> [WORK TO BE COMPLETED]
Every line of the data below should be retyped exactly, with no images carried over.

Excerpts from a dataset
• • • • •
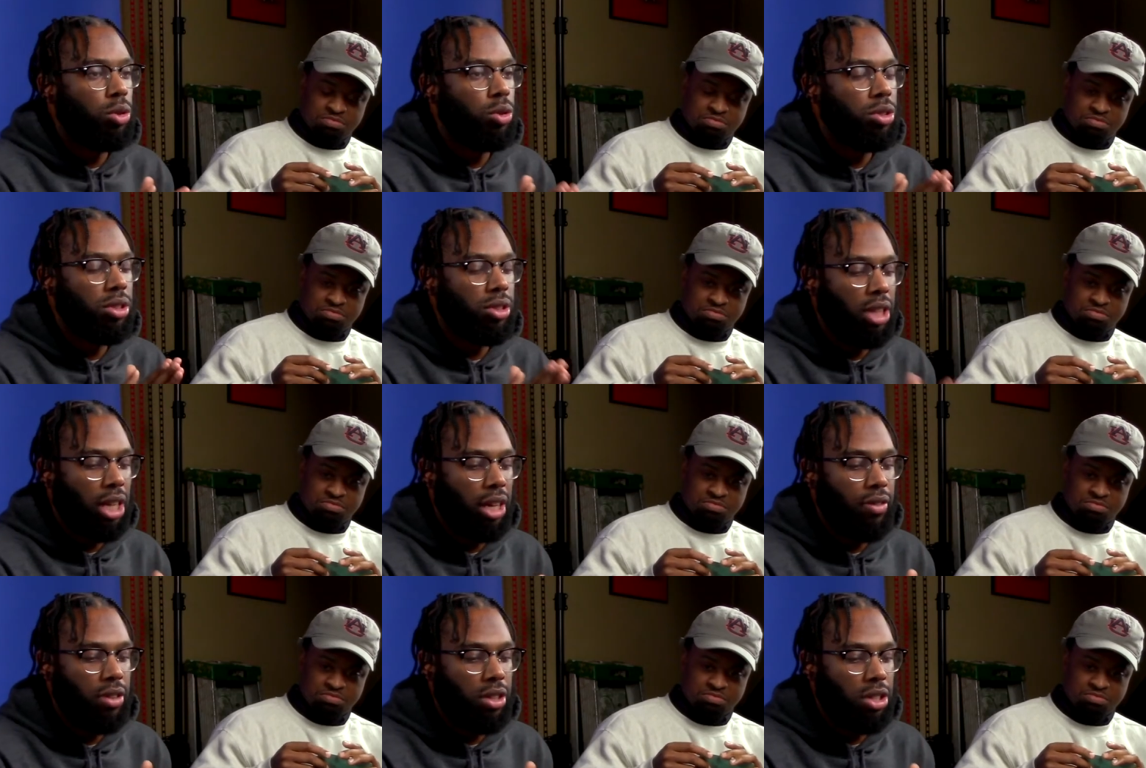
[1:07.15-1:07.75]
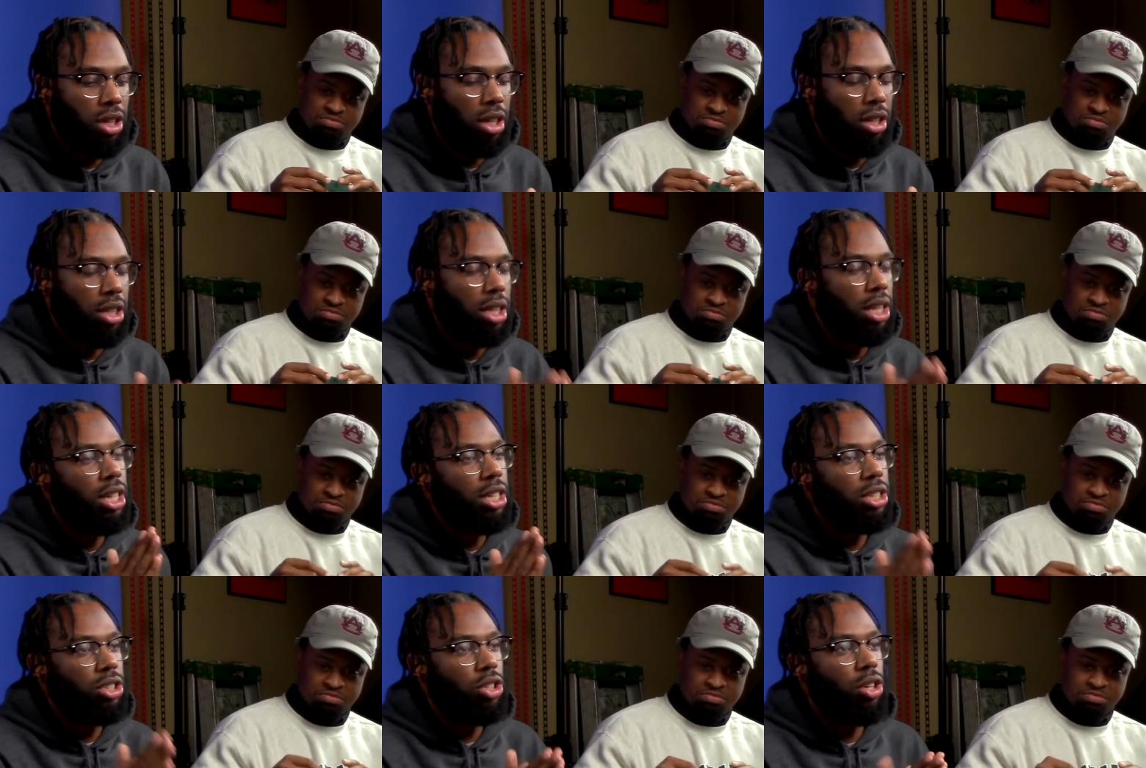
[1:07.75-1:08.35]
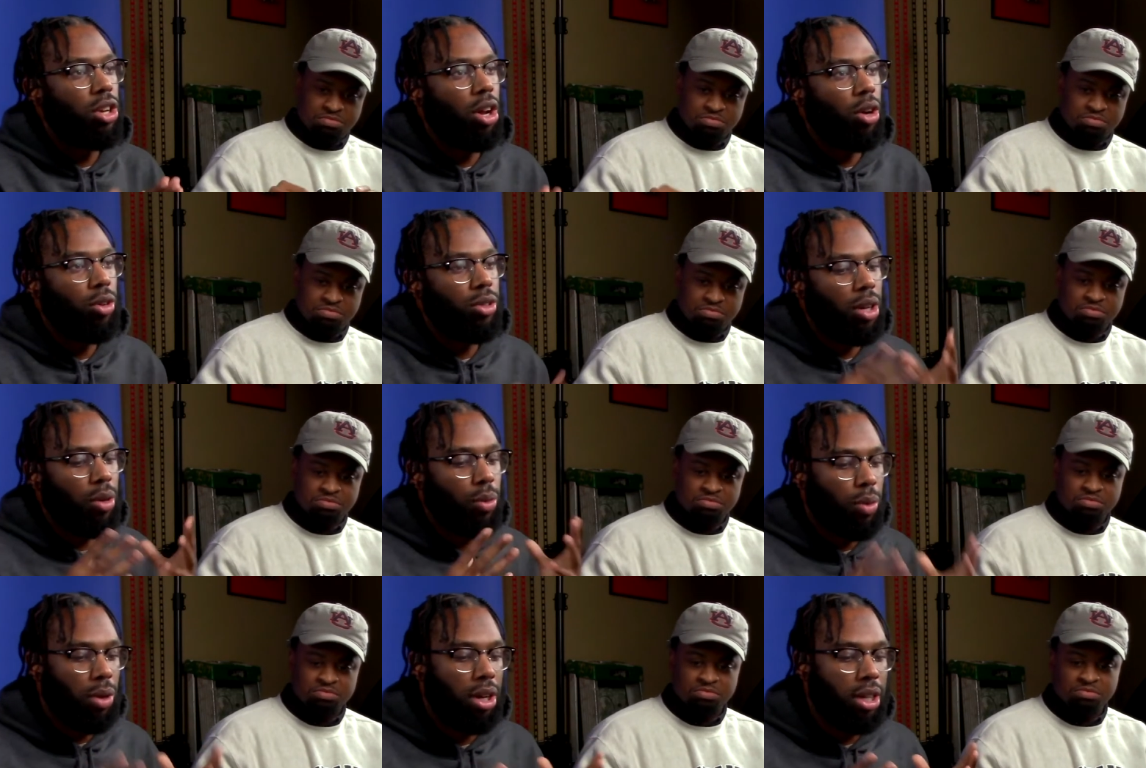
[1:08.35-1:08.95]
Speaker 1: to give each other to let you know that
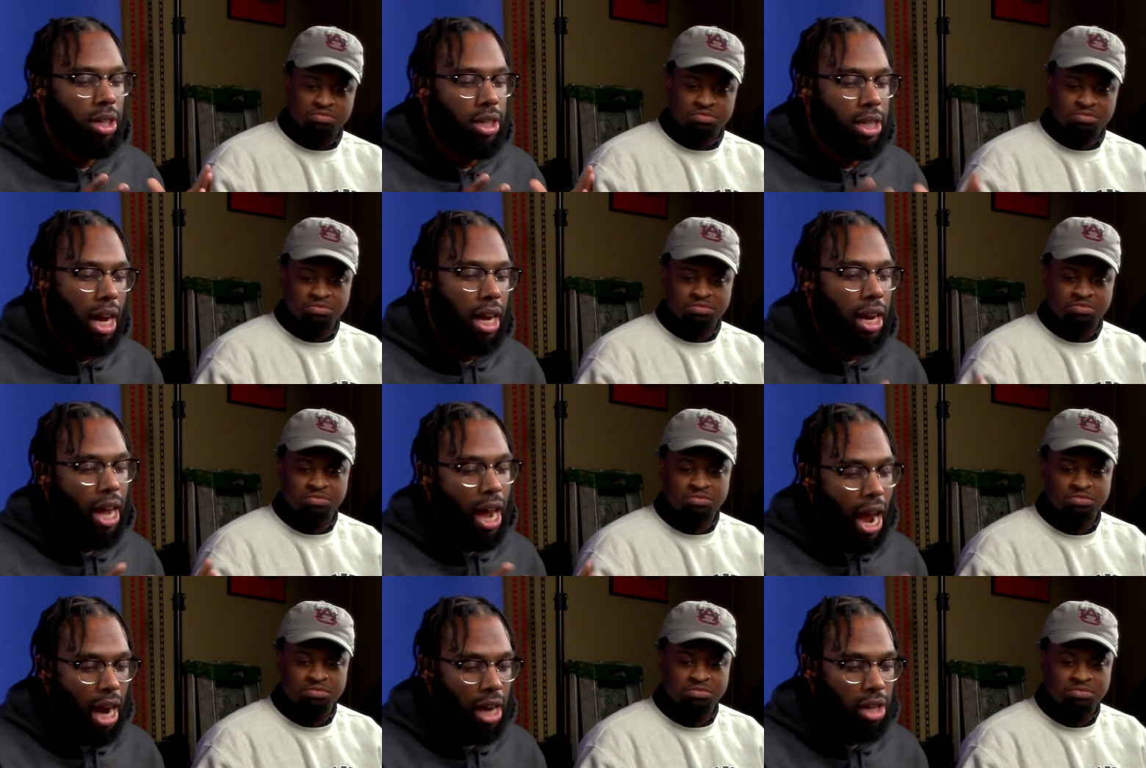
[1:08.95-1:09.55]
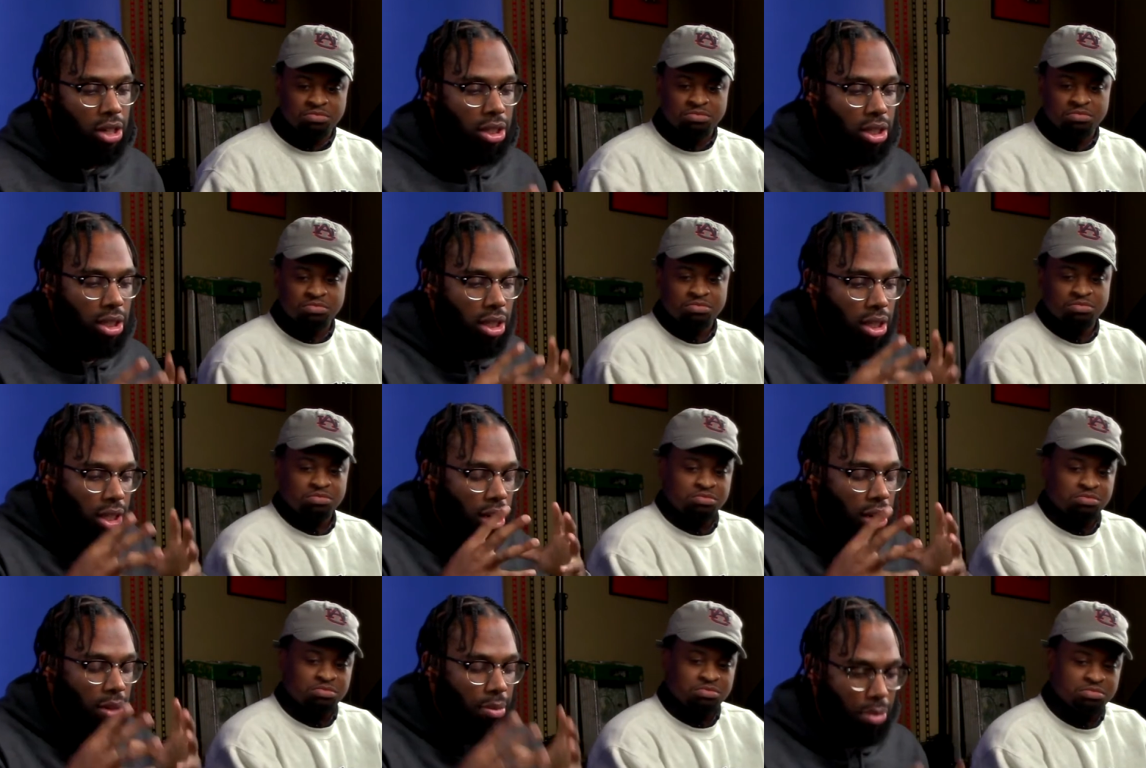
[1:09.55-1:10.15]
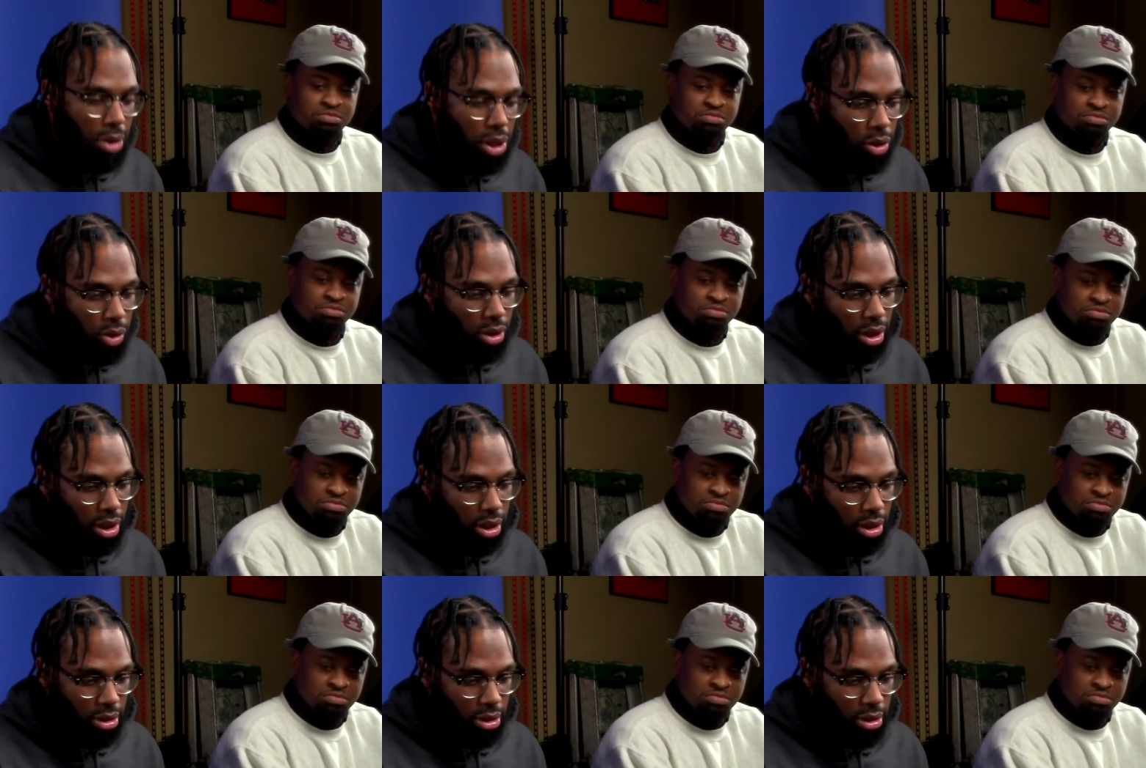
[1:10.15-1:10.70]
we're not actually the chameleon.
• • • • •
> [SOLUTION TO THIS EXERCISE]
[1:07.15-1:07.75]
[1:07.75-1:08.35]
[1:08.35-1:08.95]
Speaker 1: to give each other to let you know that
[1:08.95-1:09.55]
[1:09.55-1:10.15]
[1:10.15-1:10.70]
we're not actually the chameleon.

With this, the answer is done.